I found out in December that I had lost a dear friend. Sometimes you tell yourself that you should contact so and so and you keep putting it off. And then you find that they are gone. This unfortunately was one of those. After thinking about contacting him for ages it seemed I found out from his widow Irene that he had passed away in late November.
I first met Steven Malamuth in fall of 1969 when I started aikido at UC Santa Cruz. We were both undergraduates, although that was my last year there as a student. Steve was several years older than I and had been educated abroad at the University of Mexico. Even though he was studying aikido, he was a t'ai chi instructor. In fact he was the first person certified to teach by Master Choy Kam Man. I began to study t'ai chi with him later in that school year. We got quite close. We even began to work on the pushing hands exercises, which are the more advanced drills in t'ai chi. Steve even taught me the sabre movements. Later I went on to study with Master Choy myself and got the pushing hands and sabre movements from him as well. I graduated in June of 1970. I spent a lot of the summer between graduation and starting up in grad school at UC Davis doing push hands with Steve.
I went on to Japan and aikido. He went to law school at the University of Santa Clara and opened a law practice. But we managed to keep in touch. In the '80's there was an aikido instructors' meeting in Oakland. After the meeting I wandered out into an intersection in front of a moving car. And behind the wheel of that car was Steve. So we re-connected. He moved on from practicing law to running a church with his parents. In 1991 he passed on to me a non-profit that was connected to his church in order to better spread the message of aikido and t'ai chi. I spent 10 days with him in early 1991 in Mexico on property located in Costa Careyes. I still remember his driving me around, telling me to be careful of the scorpions there, wading in warm coastal waters with people fishing with nets in the water. It was a magical trip. And the day I returned the first Persian Gulf War started. So it was a time I still vividly remember.

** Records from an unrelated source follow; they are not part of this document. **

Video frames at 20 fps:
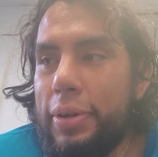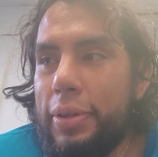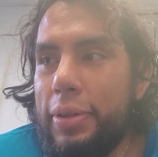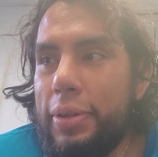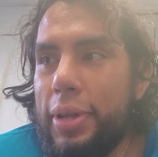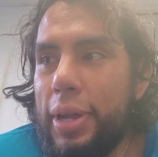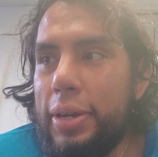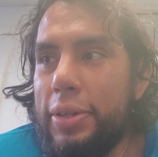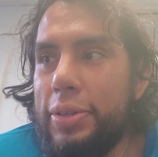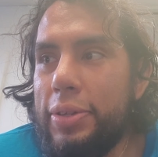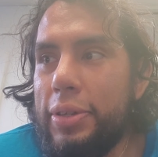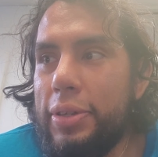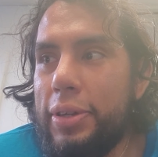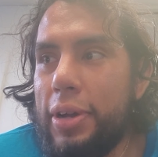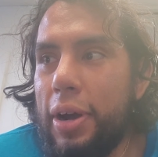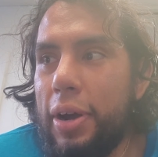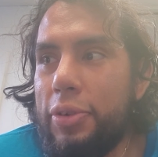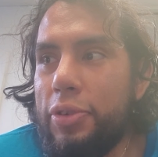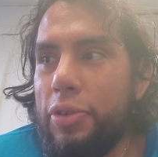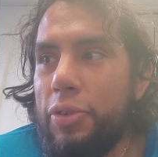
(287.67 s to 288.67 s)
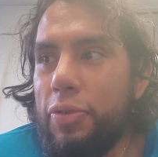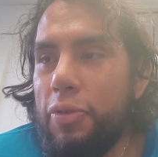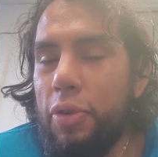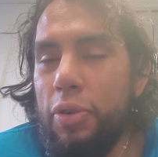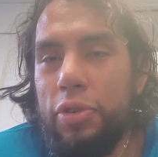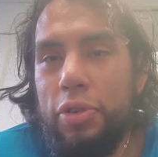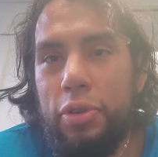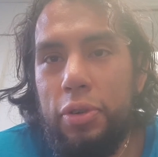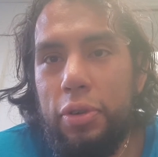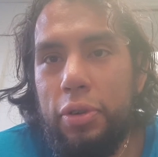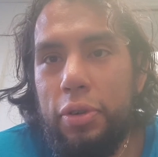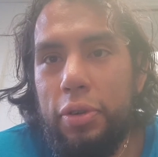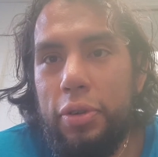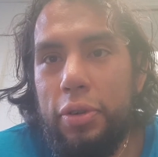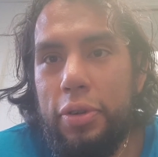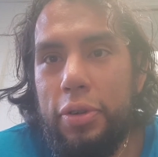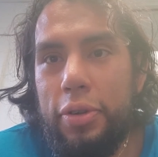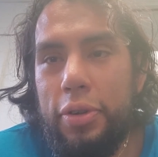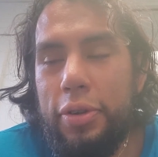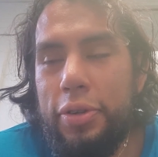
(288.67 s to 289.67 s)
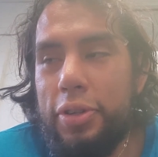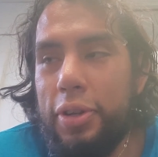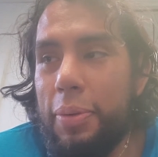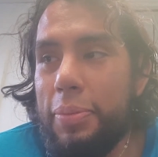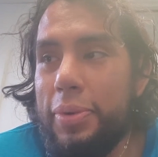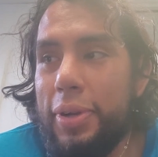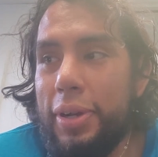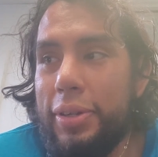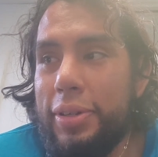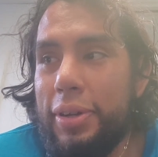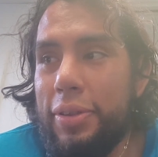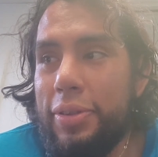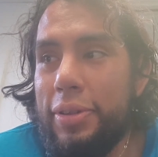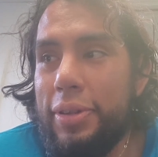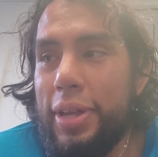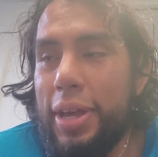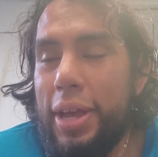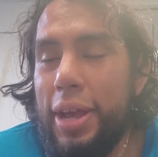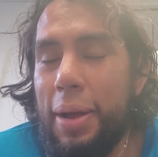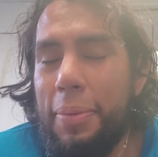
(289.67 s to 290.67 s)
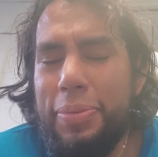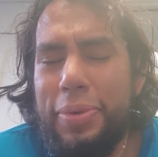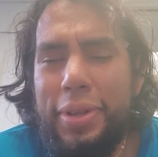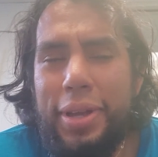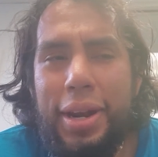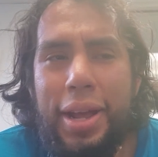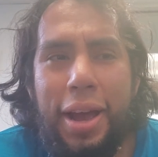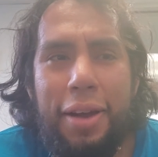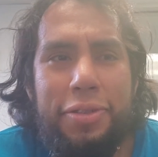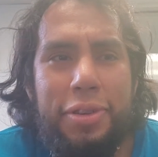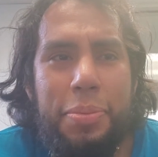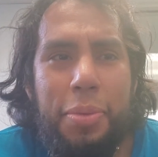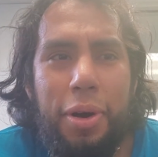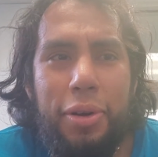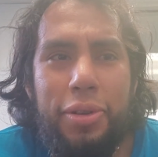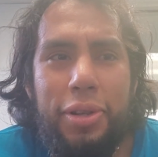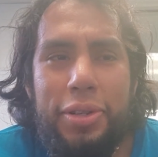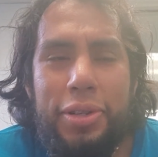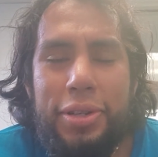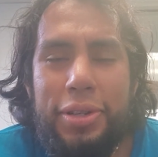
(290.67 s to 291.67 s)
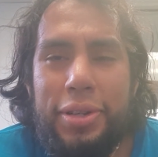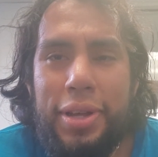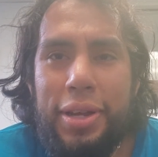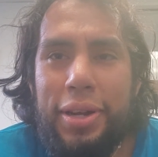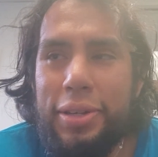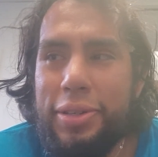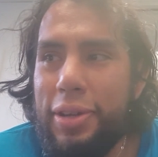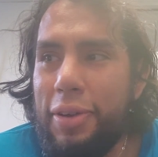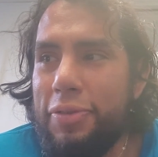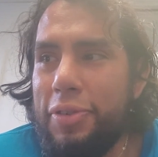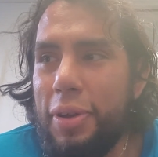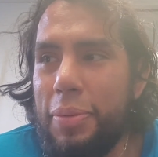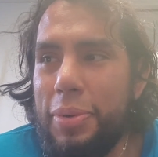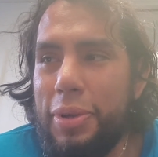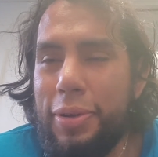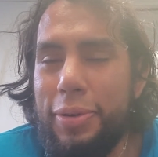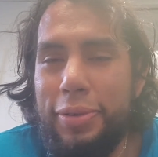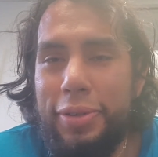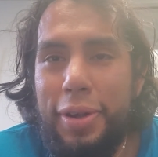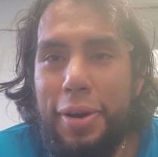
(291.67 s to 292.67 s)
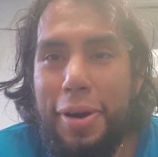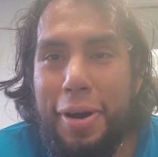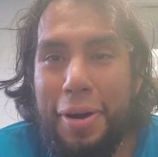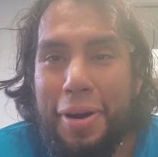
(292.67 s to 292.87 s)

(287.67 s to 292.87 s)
that is the controversial subject of the day. I'm going to have to mark this as NSFW, so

He was someone who had a very strong influence on me in my early aikido career and also in my early spiritual development. He was very intelligent. Multi-lingual. As I said, he had been educated abroad. He even picked up Mandarin. On his forehead he had a scar from when someone attacked him with a knife in Mexico. He used the "Raised Hands " move from t'ai chi to break the attackers elbow, but in the process he had that ever so slight scar on his forehead. So to someone raised very shelteredly in the Santa Cruz pre-University age he was exotic, charismatic, and had great influence on me.I remember in spring of 1970 there was an outdoor gathering at Merrill College. Robert Frager sensei organized an outdoor aikido gathering and shared energy practices with the students from the university who had gathered there. Instead of joining us in the aikido group Steve put on his t'ai chi uniform and did sabre in slow motion. I remember thinking of the Nemuri Kyoshiro films and the engetsu sappo. By the way Steve became quite a Kyoshiro fan. When the dvd set came out I gave him all of my Ichikawa Raizo vhs series.
Unfortunately Steve's martial arts career took a horrible turn when he was parachuting and broke his back. Bad luck and ill health seemed to be his constant companions as the years went on. He was on such strong pain killers I am sure his life was not easy. In the last several years he was very difficult to reach. One of his favorite pieces of music was the Concierto de Aranjuez in the Gil Evans/Miles Davis classic "Sketches of Spain". I had done a version of it and I wanted to make sure Steve saw it. Unfortunately he never did.
The non-profit is what is termed the Takemusu Shinbuden. It is a church meant to support the growth of aikido and it's larger practice. It is meant to be a means of spiritual growth and not anything normally seen as religious. In honor of his passing I am going to try and expand the activities of the Takemusu Shinbuden. It is meant to be a shrine and not a church. In Japanese an older word for center is miya, which also has the dual meaning of being a center.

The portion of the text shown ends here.